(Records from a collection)
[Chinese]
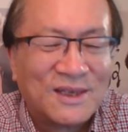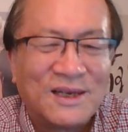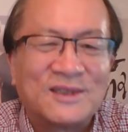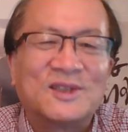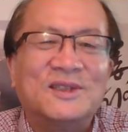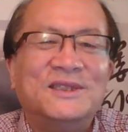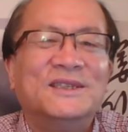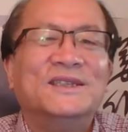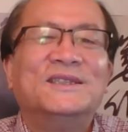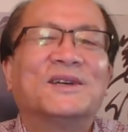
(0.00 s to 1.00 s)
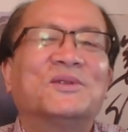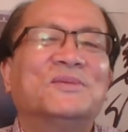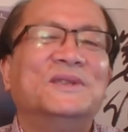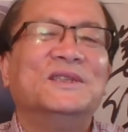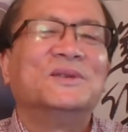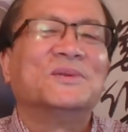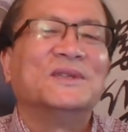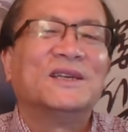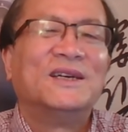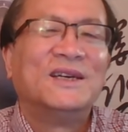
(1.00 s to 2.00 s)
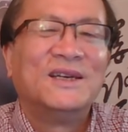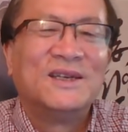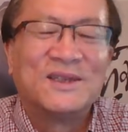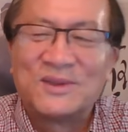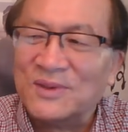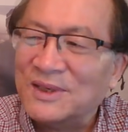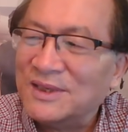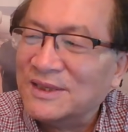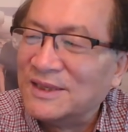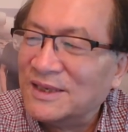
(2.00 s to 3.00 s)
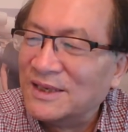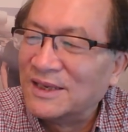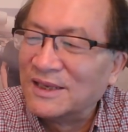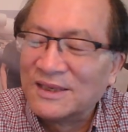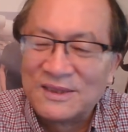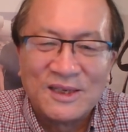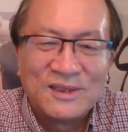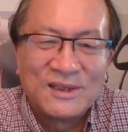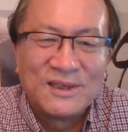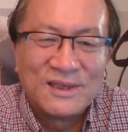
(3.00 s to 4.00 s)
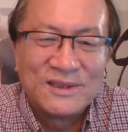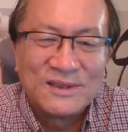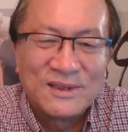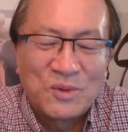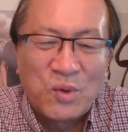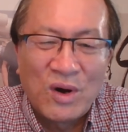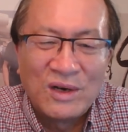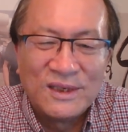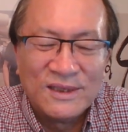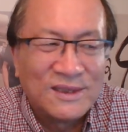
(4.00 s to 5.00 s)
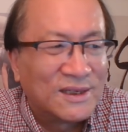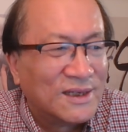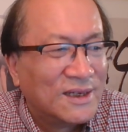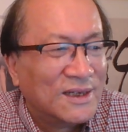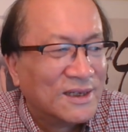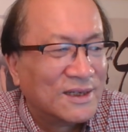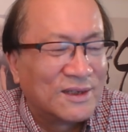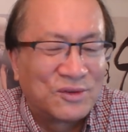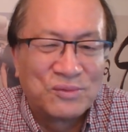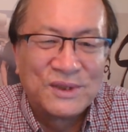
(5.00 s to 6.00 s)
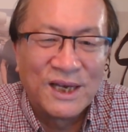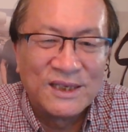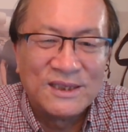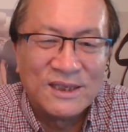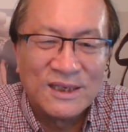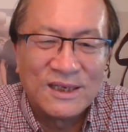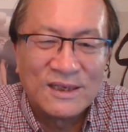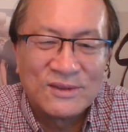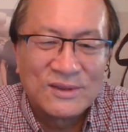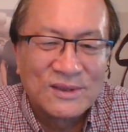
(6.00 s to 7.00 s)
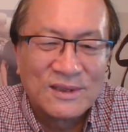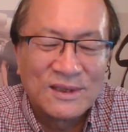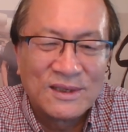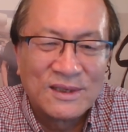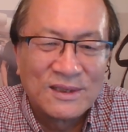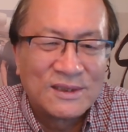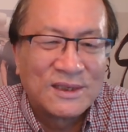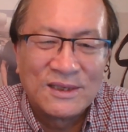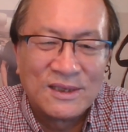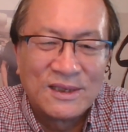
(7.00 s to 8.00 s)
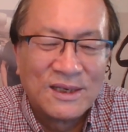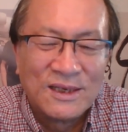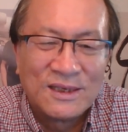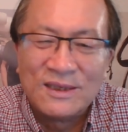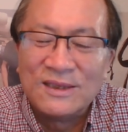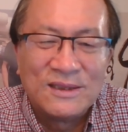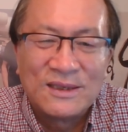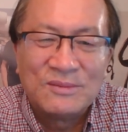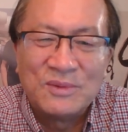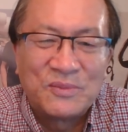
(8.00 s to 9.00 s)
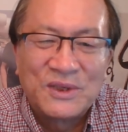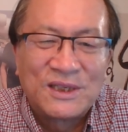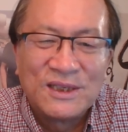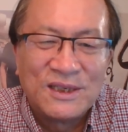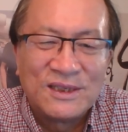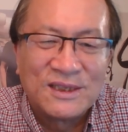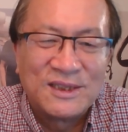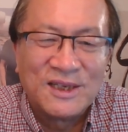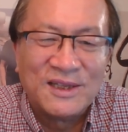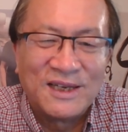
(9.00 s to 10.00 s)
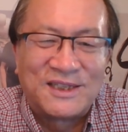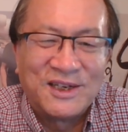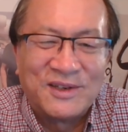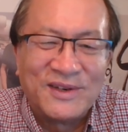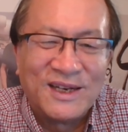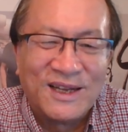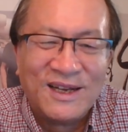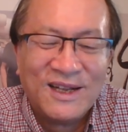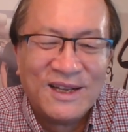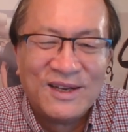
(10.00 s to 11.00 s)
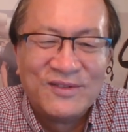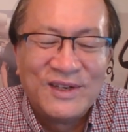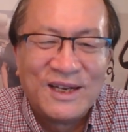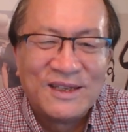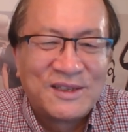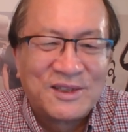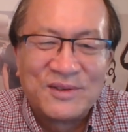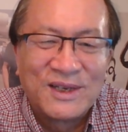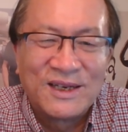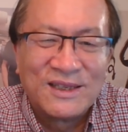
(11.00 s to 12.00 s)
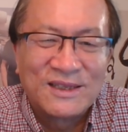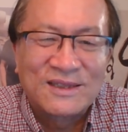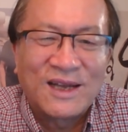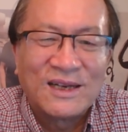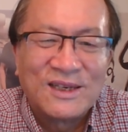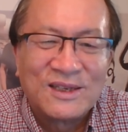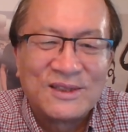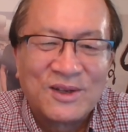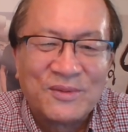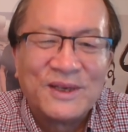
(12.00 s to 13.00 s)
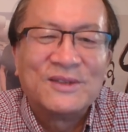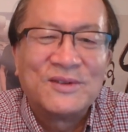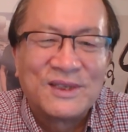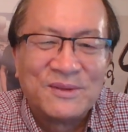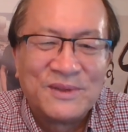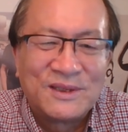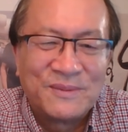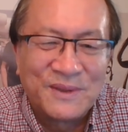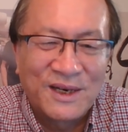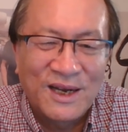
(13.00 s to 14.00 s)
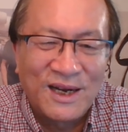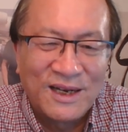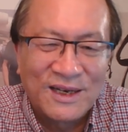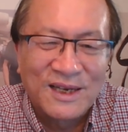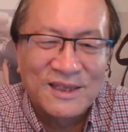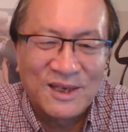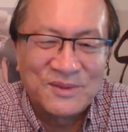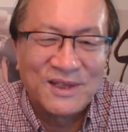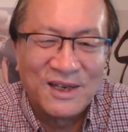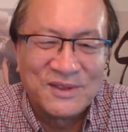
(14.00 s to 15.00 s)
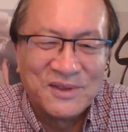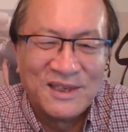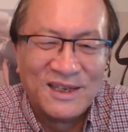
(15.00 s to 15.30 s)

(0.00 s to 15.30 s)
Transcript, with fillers: 司机。你想多么精准呢？所以这些战争的这些狂人呐，呃，独裁者啊，就是这个已经根本不适应这个现代社会了。未来的社会可能打仗，老百姓都身顺便看，该打谁打谁，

PROBLEM DESCRIPTION: All of the records above must be copied exactly, except for the pictures.

FINAL ANSWER:
[Chinese]
(0.00 s to 1.00 s)
(1.00 s to 2.00 s)
(2.00 s to 3.00 s)
(3.00 s to 4.00 s)
(4.00 s to 5.00 s)
(5.00 s to 6.00 s)
(6.00 s to 7.00 s)
(7.00 s to 8.00 s)
(8.00 s to 9.00 s)
(9.00 s to 10.00 s)
(10.00 s to 11.00 s)
(11.00 s to 12.00 s)
(12.00 s to 13.00 s)
(13.00 s to 14.00 s)
(14.00 s to 15.00 s)
(15.00 s to 15.30 s)

(0.00 s to 15.30 s)
Transcript, with fillers: 司机。你想多么精准呢？所以这些战争的这些狂人呐，呃，独裁者啊，就是这个已经根本不适应这个现代社会了。未来的社会可能打仗，老百姓都身顺便看，该打谁打谁，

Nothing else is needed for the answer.